Economiste formé aux Etats-Unis, passé par l’école Goldman Sachs, commissaire européen pendant dix ans, Mario Monti fait figure de casting idéal en ces temps tourmentés pour appliquer « les mesures qui s’imposent ». L’absence de représentants des partis « facilitera plutôt l’action gouvernementale » a lâché l’intéressé au moment de sa prise de fonction. Un lapsus politique qui vaut son pesant d’or. Les politiques envisagés comme des empêcheurs de gouverner en rond. Autant dire que la politique est un obstacle à l’exercice de la démocratie…

C’est là une des vertus de cette fameuse crise que de révéler toujours un peu plus les vices cachés de la construction européenne. Depuis sa fondation, la règle tacite en Europe est que moins le processus est influencé par la politique, plus grande sera la légitimité des technocrates.

Est-ce pour autant le bon moment pour rendre aux technocrates les clés de la maison Europe ? La crise financière n’ouvrait-elle pas une fenêtre de tir pour un retour en force des politiques au cœur du système.  Sans doute. Les politiques mais quels politiques ? Pour quelle politique ? Les politiques au pouvoir n'ont jamais montré leur capacité à mettre en oeuvre une vision européenne ambitieuse et mobilisatrice, pas plus que leur capacité à émanciper le projet européen d'un économisme désincarné.

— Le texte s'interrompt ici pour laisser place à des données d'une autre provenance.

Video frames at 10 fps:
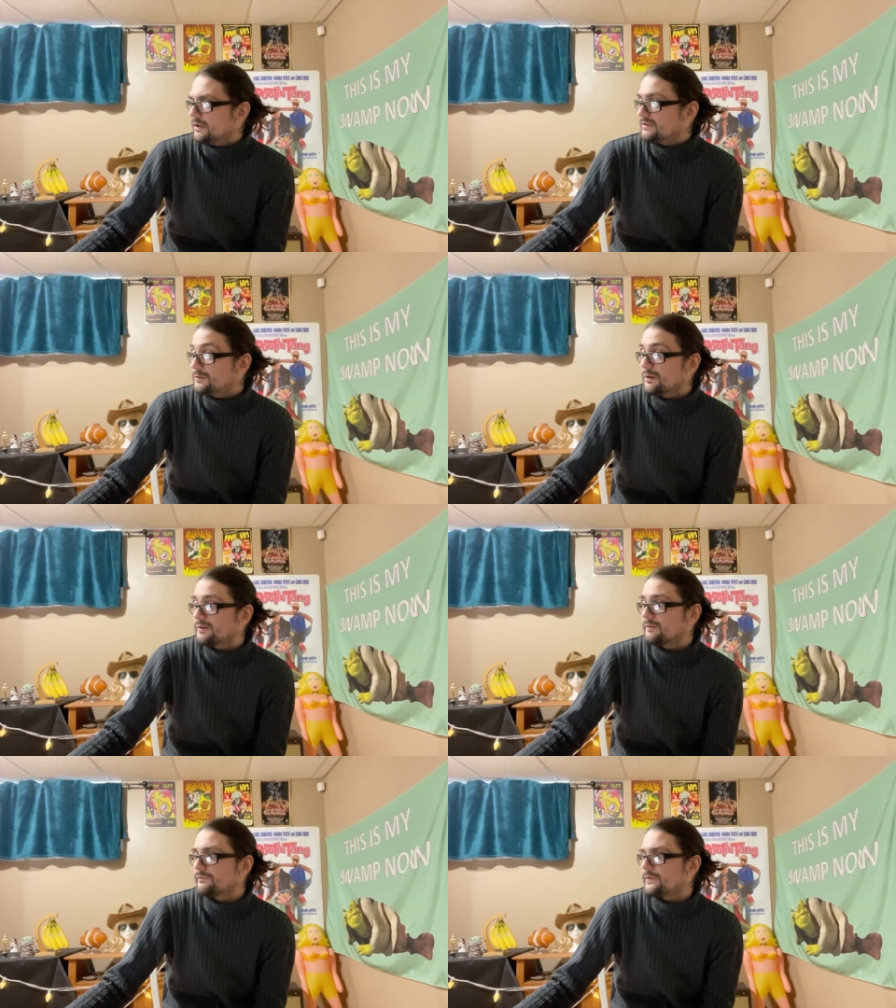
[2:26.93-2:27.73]

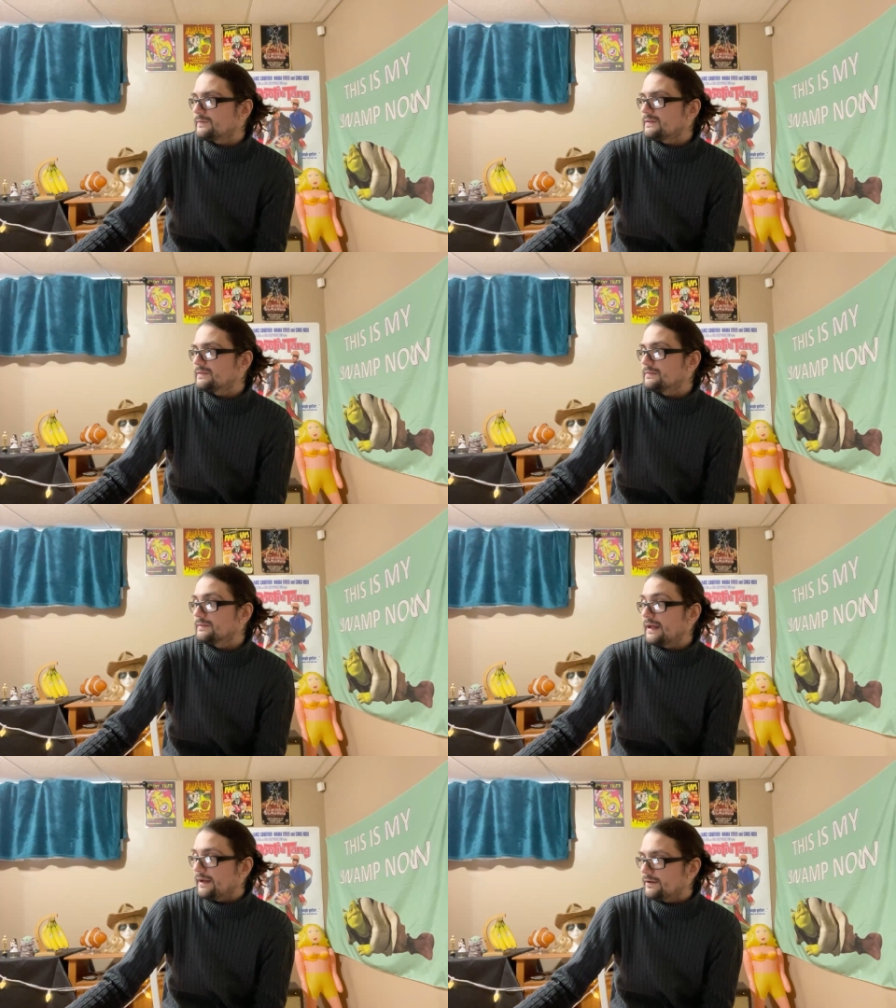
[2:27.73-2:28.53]

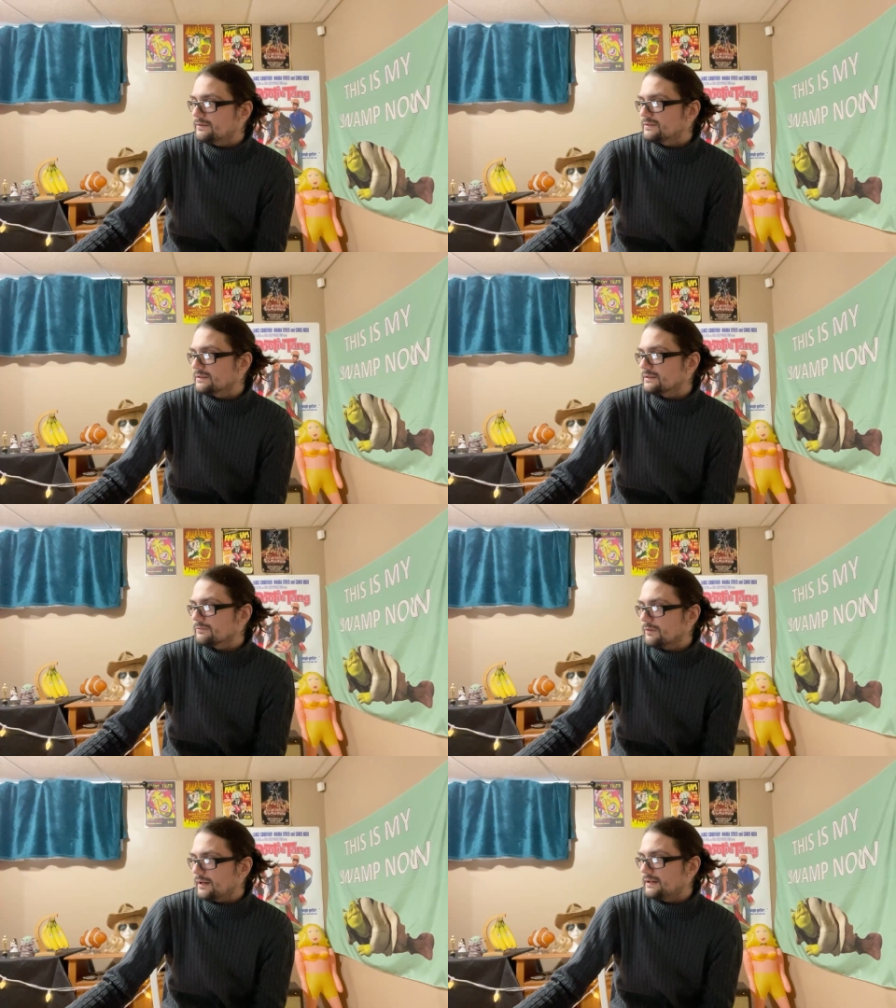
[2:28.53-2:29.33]
250,000
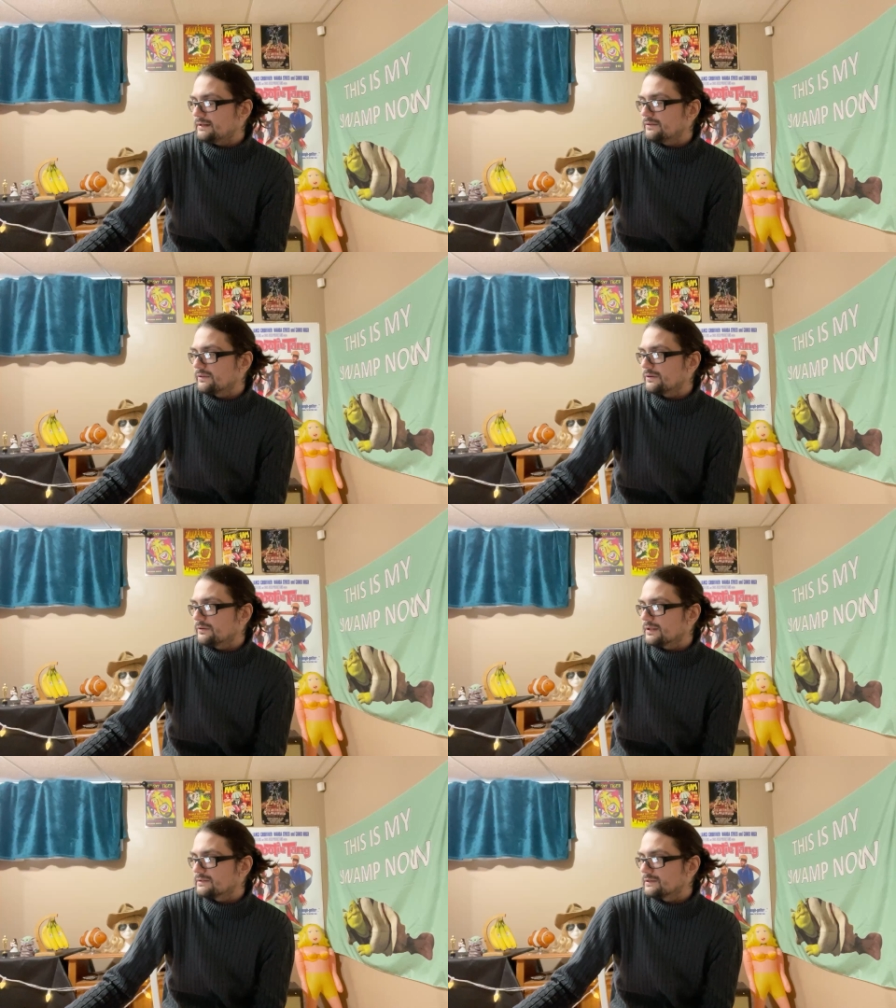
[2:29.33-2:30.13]
ratings
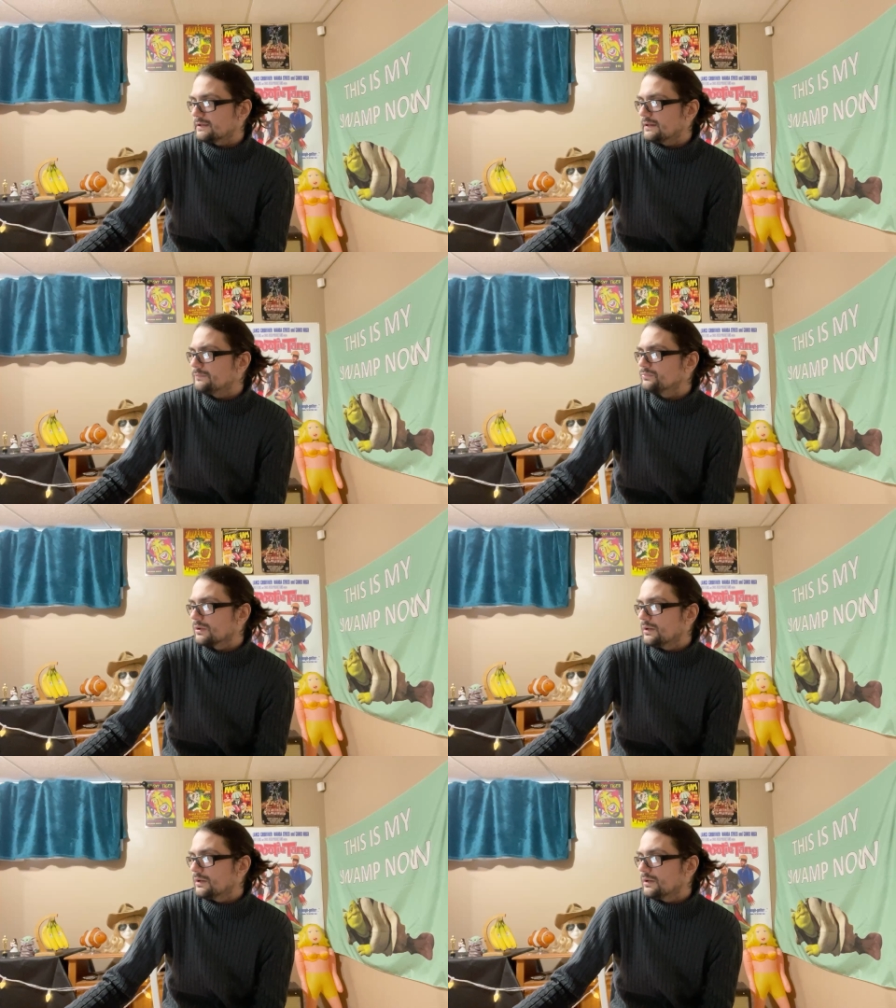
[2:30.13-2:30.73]
though. That's a lot.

Berlusconi applaudit des deux mains
On pourra se désoler de voir que le départ de Berlusconi doit plus aux pressions du FMI qu’à un désaveu du peuple italien, et nous ne verserons pas de larmes de crocodiles sur la figure d’Il Cavaliere. Mais cette victoire des technos ne signe qu’un nouvel échec majeur des politiques.

Déjà au niveau européen, les citoyens assistaient immobiles à un processus qui échappait à toute sanction. Ce sont désormais les gouvernements nationaux qui échappent à la sanction électorale.

Lorsque les gouvernements prennent des décisions ; si elles sont mauvaises ils en payent le prix. Le gouvernement Monti échappe à cette confrontation avec les électeurs, à la concurrence avec les autres partis. Le risque zéro. Un hors jeu démocratique le temps de faire le sale boulot. En Italie, la classe politique a vite compris tout l’intérêt qu’elle avait à ne pas taper trop fort sur le nouveau venu , affichant un soutien quasi-unanime au gouvernement.   Le gouvernement Monti a obtenu un vote de confiance historique au Sénat italien avec 281 voix sur 307.

Interrogé, Silvio Berlusconi a concédé : « Nous sommes entre de bonnes mains ». Des mains expertes et une bénédiction aux allures d’épitaphe pour tout le peuple italien.